--- Extracted data Enclosed Below ---
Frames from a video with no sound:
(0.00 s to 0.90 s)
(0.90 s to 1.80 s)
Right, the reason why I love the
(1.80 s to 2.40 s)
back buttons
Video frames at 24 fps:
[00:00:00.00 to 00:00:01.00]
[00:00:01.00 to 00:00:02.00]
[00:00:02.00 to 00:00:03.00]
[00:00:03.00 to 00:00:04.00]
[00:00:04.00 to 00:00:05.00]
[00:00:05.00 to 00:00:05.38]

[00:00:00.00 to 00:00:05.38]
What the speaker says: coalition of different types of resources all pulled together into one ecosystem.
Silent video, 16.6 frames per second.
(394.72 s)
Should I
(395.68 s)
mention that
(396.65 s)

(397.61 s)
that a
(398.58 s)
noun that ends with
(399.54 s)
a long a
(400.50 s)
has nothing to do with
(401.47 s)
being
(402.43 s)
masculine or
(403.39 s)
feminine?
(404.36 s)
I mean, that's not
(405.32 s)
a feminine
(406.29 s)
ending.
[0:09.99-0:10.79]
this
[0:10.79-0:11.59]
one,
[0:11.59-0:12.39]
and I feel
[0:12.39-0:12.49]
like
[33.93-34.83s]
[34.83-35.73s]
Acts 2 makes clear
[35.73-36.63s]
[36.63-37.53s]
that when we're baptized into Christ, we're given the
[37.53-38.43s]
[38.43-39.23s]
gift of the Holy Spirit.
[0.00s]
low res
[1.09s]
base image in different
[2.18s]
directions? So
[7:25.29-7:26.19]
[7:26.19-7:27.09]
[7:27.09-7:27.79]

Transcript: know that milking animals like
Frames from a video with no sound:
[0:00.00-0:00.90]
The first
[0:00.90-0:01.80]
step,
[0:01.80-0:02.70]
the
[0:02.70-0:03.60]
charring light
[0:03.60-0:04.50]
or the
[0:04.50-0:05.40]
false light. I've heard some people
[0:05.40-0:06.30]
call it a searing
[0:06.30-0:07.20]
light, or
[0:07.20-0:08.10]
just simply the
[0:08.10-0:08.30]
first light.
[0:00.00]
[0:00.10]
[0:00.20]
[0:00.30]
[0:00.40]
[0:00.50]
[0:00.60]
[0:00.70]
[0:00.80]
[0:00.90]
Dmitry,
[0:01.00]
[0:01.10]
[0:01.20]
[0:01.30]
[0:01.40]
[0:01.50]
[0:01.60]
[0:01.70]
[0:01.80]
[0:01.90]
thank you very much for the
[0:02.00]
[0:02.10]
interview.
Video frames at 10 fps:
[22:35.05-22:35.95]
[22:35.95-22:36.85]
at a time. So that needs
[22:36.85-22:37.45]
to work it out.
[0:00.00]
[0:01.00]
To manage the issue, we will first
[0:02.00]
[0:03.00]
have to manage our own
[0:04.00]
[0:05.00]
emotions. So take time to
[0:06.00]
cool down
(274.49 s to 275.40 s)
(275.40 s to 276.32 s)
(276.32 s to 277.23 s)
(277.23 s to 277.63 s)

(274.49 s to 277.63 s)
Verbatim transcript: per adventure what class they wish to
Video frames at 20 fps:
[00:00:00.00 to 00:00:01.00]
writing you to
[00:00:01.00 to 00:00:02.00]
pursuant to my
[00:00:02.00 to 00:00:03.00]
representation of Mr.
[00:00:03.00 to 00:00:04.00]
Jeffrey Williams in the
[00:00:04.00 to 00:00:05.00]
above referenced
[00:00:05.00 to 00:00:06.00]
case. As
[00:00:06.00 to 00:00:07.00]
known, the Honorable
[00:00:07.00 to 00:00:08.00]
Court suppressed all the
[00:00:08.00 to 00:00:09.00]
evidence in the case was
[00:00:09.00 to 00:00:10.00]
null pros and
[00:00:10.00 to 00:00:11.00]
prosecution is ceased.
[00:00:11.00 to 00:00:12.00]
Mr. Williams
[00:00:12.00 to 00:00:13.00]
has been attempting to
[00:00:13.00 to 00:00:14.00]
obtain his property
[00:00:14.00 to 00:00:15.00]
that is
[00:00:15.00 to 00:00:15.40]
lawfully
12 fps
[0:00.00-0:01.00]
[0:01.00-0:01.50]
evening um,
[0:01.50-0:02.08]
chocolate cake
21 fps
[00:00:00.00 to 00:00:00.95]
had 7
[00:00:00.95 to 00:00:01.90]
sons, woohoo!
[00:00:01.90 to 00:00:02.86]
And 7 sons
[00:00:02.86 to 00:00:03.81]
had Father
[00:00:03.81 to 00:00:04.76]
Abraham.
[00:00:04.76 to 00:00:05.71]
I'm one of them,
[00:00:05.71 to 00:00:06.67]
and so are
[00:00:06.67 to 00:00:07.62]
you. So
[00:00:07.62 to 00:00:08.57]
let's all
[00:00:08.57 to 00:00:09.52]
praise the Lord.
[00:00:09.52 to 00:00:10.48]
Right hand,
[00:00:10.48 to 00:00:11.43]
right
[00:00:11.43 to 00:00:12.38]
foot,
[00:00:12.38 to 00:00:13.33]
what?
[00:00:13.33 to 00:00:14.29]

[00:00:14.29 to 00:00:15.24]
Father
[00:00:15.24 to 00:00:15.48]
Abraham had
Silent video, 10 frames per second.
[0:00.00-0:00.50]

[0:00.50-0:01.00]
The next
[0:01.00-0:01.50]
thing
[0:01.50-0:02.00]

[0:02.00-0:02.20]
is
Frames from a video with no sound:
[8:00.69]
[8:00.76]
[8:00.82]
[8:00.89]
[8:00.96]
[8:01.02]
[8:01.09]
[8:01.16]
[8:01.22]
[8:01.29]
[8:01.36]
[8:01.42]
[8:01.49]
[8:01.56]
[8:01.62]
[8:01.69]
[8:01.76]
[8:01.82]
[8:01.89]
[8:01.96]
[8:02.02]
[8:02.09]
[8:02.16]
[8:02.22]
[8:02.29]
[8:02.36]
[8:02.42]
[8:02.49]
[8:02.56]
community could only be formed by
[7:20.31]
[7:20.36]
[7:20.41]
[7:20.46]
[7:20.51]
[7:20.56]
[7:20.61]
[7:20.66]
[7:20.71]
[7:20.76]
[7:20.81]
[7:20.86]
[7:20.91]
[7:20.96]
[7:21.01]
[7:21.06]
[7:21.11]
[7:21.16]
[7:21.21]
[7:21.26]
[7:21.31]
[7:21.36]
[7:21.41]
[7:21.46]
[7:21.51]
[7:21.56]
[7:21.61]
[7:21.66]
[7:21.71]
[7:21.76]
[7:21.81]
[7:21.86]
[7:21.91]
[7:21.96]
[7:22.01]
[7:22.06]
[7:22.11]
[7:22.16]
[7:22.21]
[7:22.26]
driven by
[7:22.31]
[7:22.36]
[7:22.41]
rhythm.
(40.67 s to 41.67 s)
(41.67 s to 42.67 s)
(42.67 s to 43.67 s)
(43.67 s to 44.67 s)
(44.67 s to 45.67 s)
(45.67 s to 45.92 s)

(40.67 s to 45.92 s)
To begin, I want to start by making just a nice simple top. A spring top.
--- End of Enclosed Extracted data ---
### Work to be completed
Output each entry once again, exactly as shown above.

### Result below
Frames from a video with no sound:
(0.00 s to 0.90 s)
(0.90 s to 1.80 s)
Right, the reason why I love the
(1.80 s to 2.40 s)
back buttons
Video frames at 24 fps:
[00:00:00.00 to 00:00:01.00]
[00:00:01.00 to 00:00:02.00]
[00:00:02.00 to 00:00:03.00]
[00:00:03.00 to 00:00:04.00]
[00:00:04.00 to 00:00:05.00]
[00:00:05.00 to 00:00:05.38]

[00:00:00.00 to 00:00:05.38]
What the speaker says: coalition of different types of resources all pulled together into one ecosystem.
Silent video, 16.6 frames per second.
(394.72 s)
Should I
(395.68 s)
mention that
(396.65 s)

(397.61 s)
that a
(398.58 s)
noun that ends with
(399.54 s)
a long a
(400.50 s)
has nothing to do with
(401.47 s)
being
(402.43 s)
masculine or
(403.39 s)
feminine?
(404.36 s)
I mean, that's not
(405.32 s)
a feminine
(406.29 s)
ending.
[0:09.99-0:10.79]
this
[0:10.79-0:11.59]
one,
[0:11.59-0:12.39]
and I feel
[0:12.39-0:12.49]
like
[33.93-34.83s]
[34.83-35.73s]
Acts 2 makes clear
[35.73-36.63s]
[36.63-37.53s]
that when we're baptized into Christ, we're given the
[37.53-38.43s]
[38.43-39.23s]
gift of the Holy Spirit.
[0.00s]
low res
[1.09s]
base image in different
[2.18s]
directions? So
[7:25.29-7:26.19]
[7:26.19-7:27.09]
[7:27.09-7:27.79]

Transcript: know that milking animals like
Frames from a video with no sound:
[0:00.00-0:00.90]
The first
[0:00.90-0:01.80]
step,
[0:01.80-0:02.70]
the
[0:02.70-0:03.60]
charring light
[0:03.60-0:04.50]
or the
[0:04.50-0:05.40]
false light. I've heard some people
[0:05.40-0:06.30]
call it a searing
[0:06.30-0:07.20]
light, or
[0:07.20-0:08.10]
just simply the
[0:08.10-0:08.30]
first light.
[0:00.00]
[0:00.10]
[0:00.20]
[0:00.30]
[0:00.40]
[0:00.50]
[0:00.60]
[0:00.70]
[0:00.80]
[0:00.90]
Dmitry,
[0:01.00]
[0:01.10]
[0:01.20]
[0:01.30]
[0:01.40]
[0:01.50]
[0:01.60]
[0:01.70]
[0:01.80]
[0:01.90]
thank you very much for the
[0:02.00]
[0:02.10]
interview.
Video frames at 10 fps:
[22:35.05-22:35.95]
[22:35.95-22:36.85]
at a time. So that needs
[22:36.85-22:37.45]
to work it out.
[0:00.00]
[0:01.00]
To manage the issue, we will first
[0:02.00]
[0:03.00]
have to manage our own
[0:04.00]
[0:05.00]
emotions. So take time to
[0:06.00]
cool down
(274.49 s to 275.40 s)
(275.40 s to 276.32 s)
(276.32 s to 277.23 s)
(277.23 s to 277.63 s)

(274.49 s to 277.63 s)
Verbatim transcript: per adventure what class they wish to
Video frames at 20 fps:
[00:00:00.00 to 00:00:01.00]
writing you to
[00:00:01.00 to 00:00:02.00]
pursuant to my
[00:00:02.00 to 00:00:03.00]
representation of Mr.
[00:00:03.00 to 00:00:04.00]
Jeffrey Williams in the
[00:00:04.00 to 00:00:05.00]
above referenced
[00:00:05.00 to 00:00:06.00]
case. As
[00:00:06.00 to 00:00:07.00]
known, the Honorable
[00:00:07.00 to 00:00:08.00]
Court suppressed all the
[00:00:08.00 to 00:00:09.00]
evidence in the case was
[00:00:09.00 to 00:00:10.00]
null pros and
[00:00:10.00 to 00:00:11.00]
prosecution is ceased.
[00:00:11.00 to 00:00:12.00]
Mr. Williams
[00:00:12.00 to 00:00:13.00]
has been attempting to
[00:00:13.00 to 00:00:14.00]
obtain his property
[00:00:14.00 to 00:00:15.00]
that is
[00:00:15.00 to 00:00:15.40]
lawfully
12 fps
[0:00.00-0:01.00]
[0:01.00-0:01.50]
evening um,
[0:01.50-0:02.08]
chocolate cake
21 fps
[00:00:00.00 to 00:00:00.95]
had 7
[00:00:00.95 to 00:00:01.90]
sons, woohoo!
[00:00:01.90 to 00:00:02.86]
And 7 sons
[00:00:02.86 to 00:00:03.81]
had Father
[00:00:03.81 to 00:00:04.76]
Abraham.
[00:00:04.76 to 00:00:05.71]
I'm one of them,
[00:00:05.71 to 00:00:06.67]
and so are
[00:00:06.67 to 00:00:07.62]
you. So
[00:00:07.62 to 00:00:08.57]
let's all
[00:00:08.57 to 00:00:09.52]
praise the Lord.
[00:00:09.52 to 00:00:10.48]
Right hand,
[00:00:10.48 to 00:00:11.43]
right
[00:00:11.43 to 00:00:12.38]
foot,
[00:00:12.38 to 00:00:13.33]
what?
[00:00:13.33 to 00:00:14.29]

[00:00:14.29 to 00:00:15.24]
Father
[00:00:15.24 to 00:00:15.48]
Abraham had
Silent video, 10 frames per second.
[0:00.00-0:00.50]

[0:00.50-0:01.00]
The next
[0:01.00-0:01.50]
thing
[0:01.50-0:02.00]

[0:02.00-0:02.20]
is
Frames from a video with no sound:
[8:00.69]
[8:00.76]
[8:00.82]
[8:00.89]
[8:00.96]
[8:01.02]
[8:01.09]
[8:01.16]
[8:01.22]
[8:01.29]
[8:01.36]
[8:01.42]
[8:01.49]
[8:01.56]
[8:01.62]
[8:01.69]
[8:01.76]
[8:01.82]
[8:01.89]
[8:01.96]
[8:02.02]
[8:02.09]
[8:02.16]
[8:02.22]
[8:02.29]
[8:02.36]
[8:02.42]
[8:02.49]
[8:02.56]
community could only be formed by
[7:20.31]
[7:20.36]
[7:20.41]
[7:20.46]
[7:20.51]
[7:20.56]
[7:20.61]
[7:20.66]
[7:20.71]
[7:20.76]
[7:20.81]
[7:20.86]
[7:20.91]
[7:20.96]
[7:21.01]
[7:21.06]
[7:21.11]
[7:21.16]
[7:21.21]
[7:21.26]
[7:21.31]
[7:21.36]
[7:21.41]
[7:21.46]
[7:21.51]
[7:21.56]
[7:21.61]
[7:21.66]
[7:21.71]
[7:21.76]
[7:21.81]
[7:21.86]
[7:21.91]
[7:21.96]
[7:22.01]
[7:22.06]
[7:22.11]
[7:22.16]
[7:22.21]
[7:22.26]
driven by
[7:22.31]
[7:22.36]
[7:22.41]
rhythm.
(40.67 s to 41.67 s)
(41.67 s to 42.67 s)
(42.67 s to 43.67 s)
(43.67 s to 44.67 s)
(44.67 s to 45.67 s)
(45.67 s to 45.92 s)

(40.67 s to 45.92 s)
To begin, I want to start by making just a nice simple top. A spring top.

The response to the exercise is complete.